• TASK GOAL
From the line with "[13:56.73-13:57.62]" to the end of the data below, restate each line word for word, both ends included, without the pictures.

• SUPPLIED DATA
= = = = = = =

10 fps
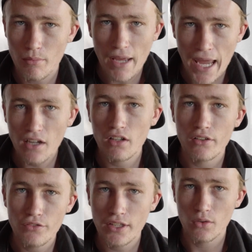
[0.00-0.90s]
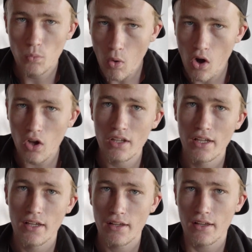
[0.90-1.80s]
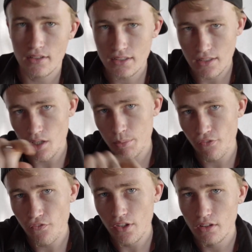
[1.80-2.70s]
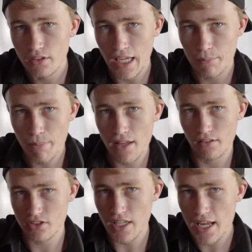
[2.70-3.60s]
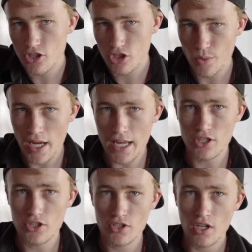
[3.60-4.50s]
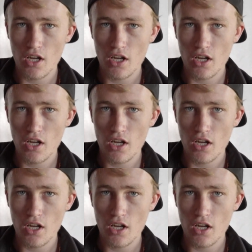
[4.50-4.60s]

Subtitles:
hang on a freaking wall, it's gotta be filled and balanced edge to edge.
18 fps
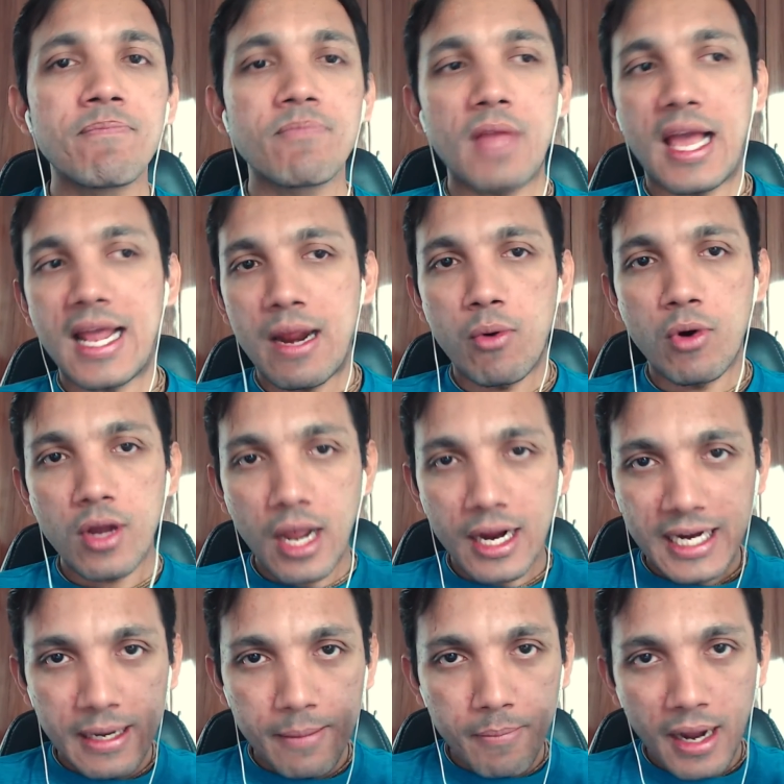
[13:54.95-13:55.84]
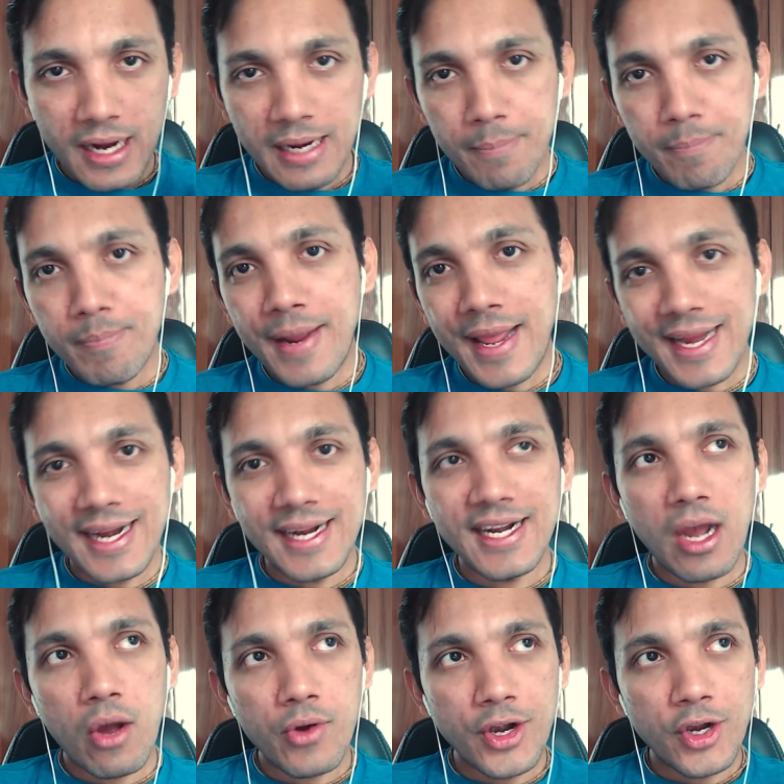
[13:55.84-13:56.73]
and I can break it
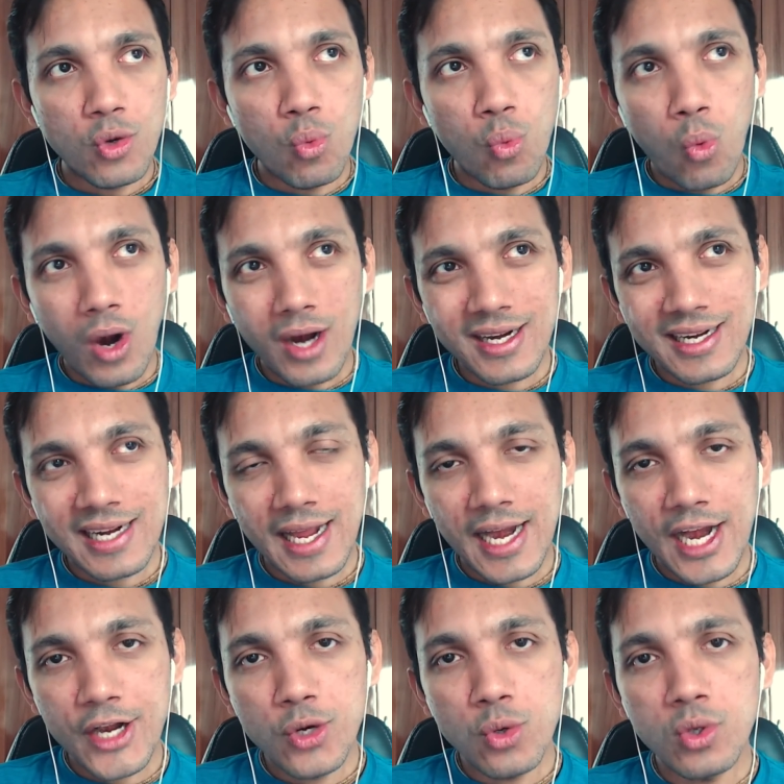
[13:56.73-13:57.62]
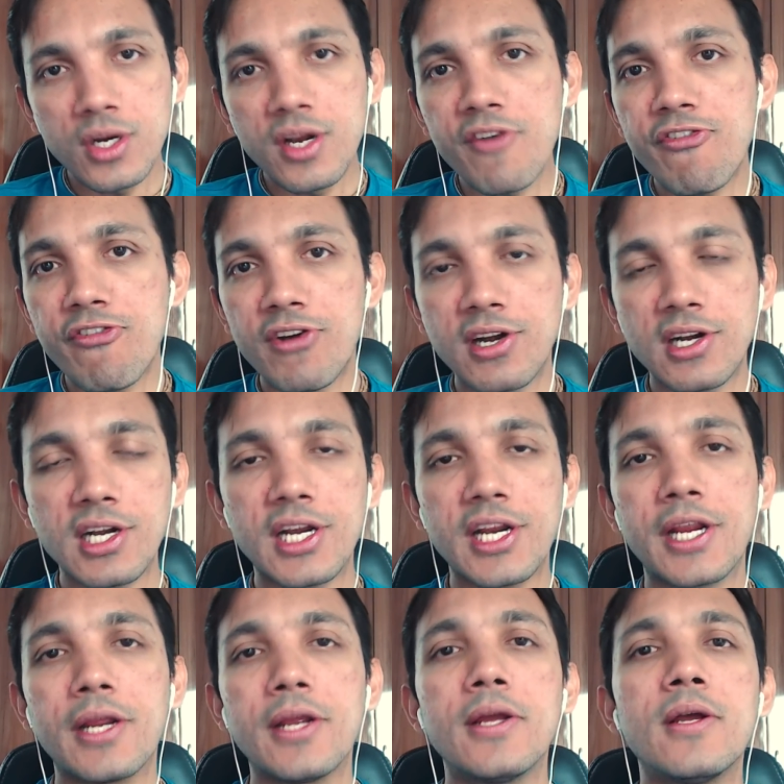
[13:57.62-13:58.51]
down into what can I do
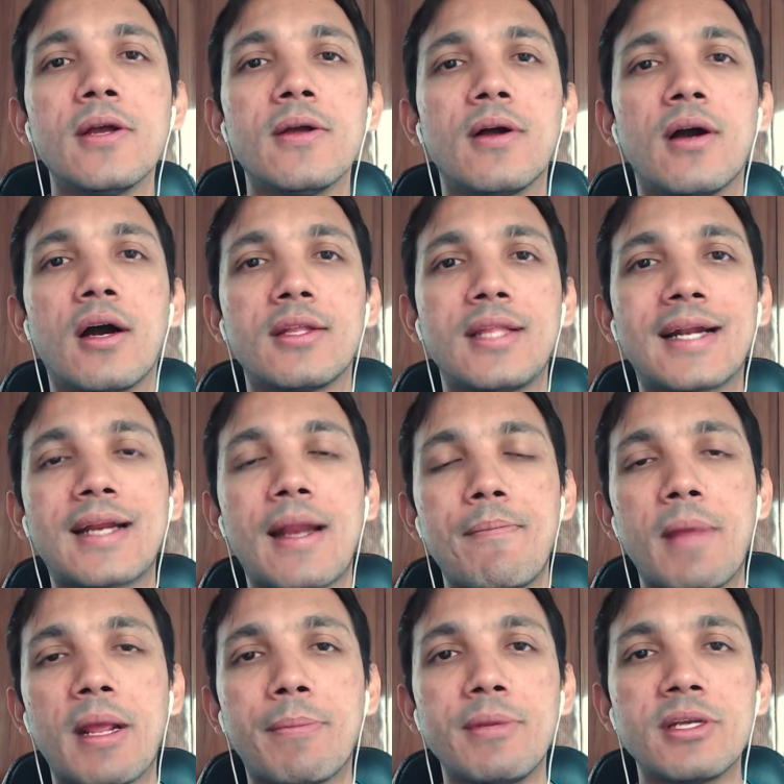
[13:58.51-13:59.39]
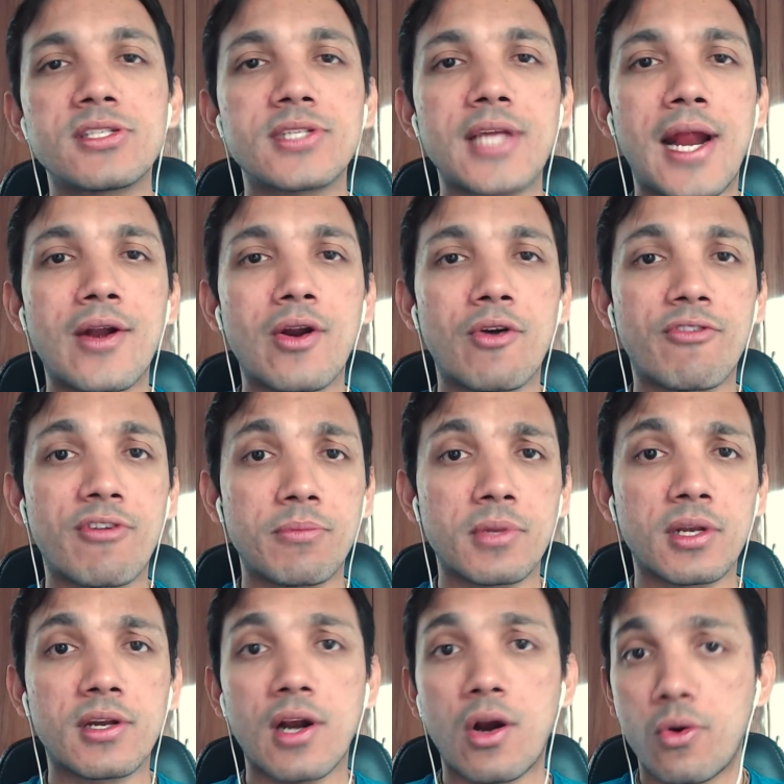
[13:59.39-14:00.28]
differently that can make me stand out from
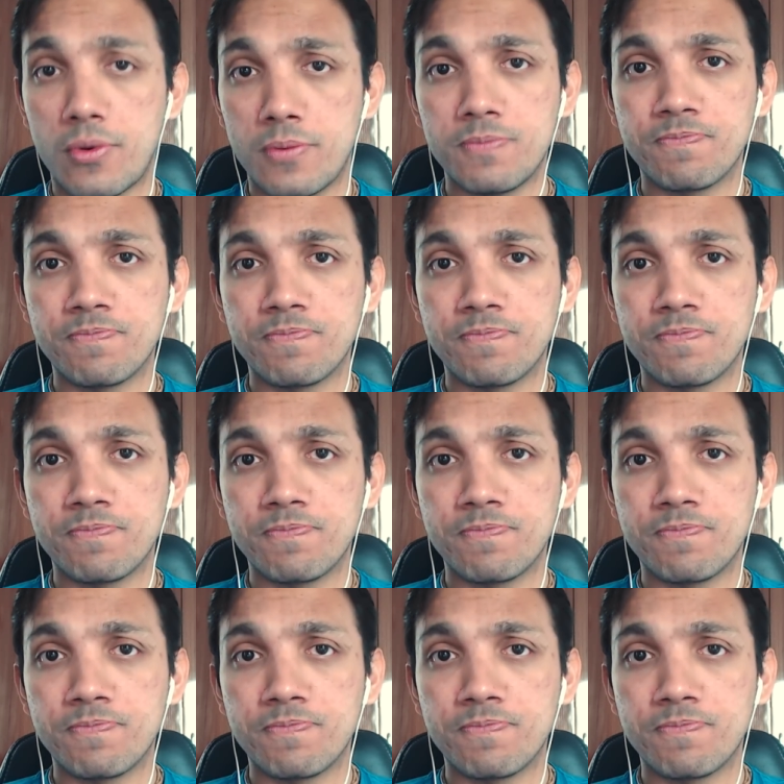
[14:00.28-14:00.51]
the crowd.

= = = = = = =

• SOLVED PROBLEM
[13:56.73-13:57.62]
[13:57.62-13:58.51]
down into what can I do
[13:58.51-13:59.39]
[13:59.39-14:00.28]
differently that can make me stand out from
[14:00.28-14:00.51]
the crowd.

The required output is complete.